(Data supplied Opens)

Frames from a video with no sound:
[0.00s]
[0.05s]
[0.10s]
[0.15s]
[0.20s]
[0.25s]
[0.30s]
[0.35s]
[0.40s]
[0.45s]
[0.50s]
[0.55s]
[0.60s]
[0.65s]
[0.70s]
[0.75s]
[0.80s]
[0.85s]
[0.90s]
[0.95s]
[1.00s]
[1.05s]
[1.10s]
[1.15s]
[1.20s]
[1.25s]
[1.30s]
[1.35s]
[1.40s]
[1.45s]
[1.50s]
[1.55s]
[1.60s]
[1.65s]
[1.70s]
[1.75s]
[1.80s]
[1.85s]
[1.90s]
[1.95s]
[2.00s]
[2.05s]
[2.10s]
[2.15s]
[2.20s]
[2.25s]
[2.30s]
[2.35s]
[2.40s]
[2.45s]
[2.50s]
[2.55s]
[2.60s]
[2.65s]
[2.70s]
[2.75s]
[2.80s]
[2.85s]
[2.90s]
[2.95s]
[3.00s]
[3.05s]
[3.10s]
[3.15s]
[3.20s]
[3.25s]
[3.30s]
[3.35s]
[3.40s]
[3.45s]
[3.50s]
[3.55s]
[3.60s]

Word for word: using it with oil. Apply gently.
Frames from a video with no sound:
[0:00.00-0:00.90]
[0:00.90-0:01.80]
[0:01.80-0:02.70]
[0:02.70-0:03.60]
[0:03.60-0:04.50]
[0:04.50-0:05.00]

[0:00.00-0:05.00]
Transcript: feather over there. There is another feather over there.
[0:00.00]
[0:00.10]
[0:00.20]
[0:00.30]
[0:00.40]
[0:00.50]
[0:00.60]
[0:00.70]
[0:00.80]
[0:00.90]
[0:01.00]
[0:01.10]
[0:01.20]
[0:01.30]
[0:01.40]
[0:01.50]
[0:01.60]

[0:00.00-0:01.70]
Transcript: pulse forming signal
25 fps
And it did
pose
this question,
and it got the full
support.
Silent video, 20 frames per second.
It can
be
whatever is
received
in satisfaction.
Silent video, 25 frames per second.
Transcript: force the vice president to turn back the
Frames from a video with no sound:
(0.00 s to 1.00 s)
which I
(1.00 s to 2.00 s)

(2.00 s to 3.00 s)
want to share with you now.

(Data supplied Closes)

▶ [The problem]:
Within the data above, pick out all lines holding the word "Transcript".

▶ [Response area]:
Transcript: feather over there. There is another feather over there.
Transcript: pulse forming signal
Transcript: force the vice president to turn back the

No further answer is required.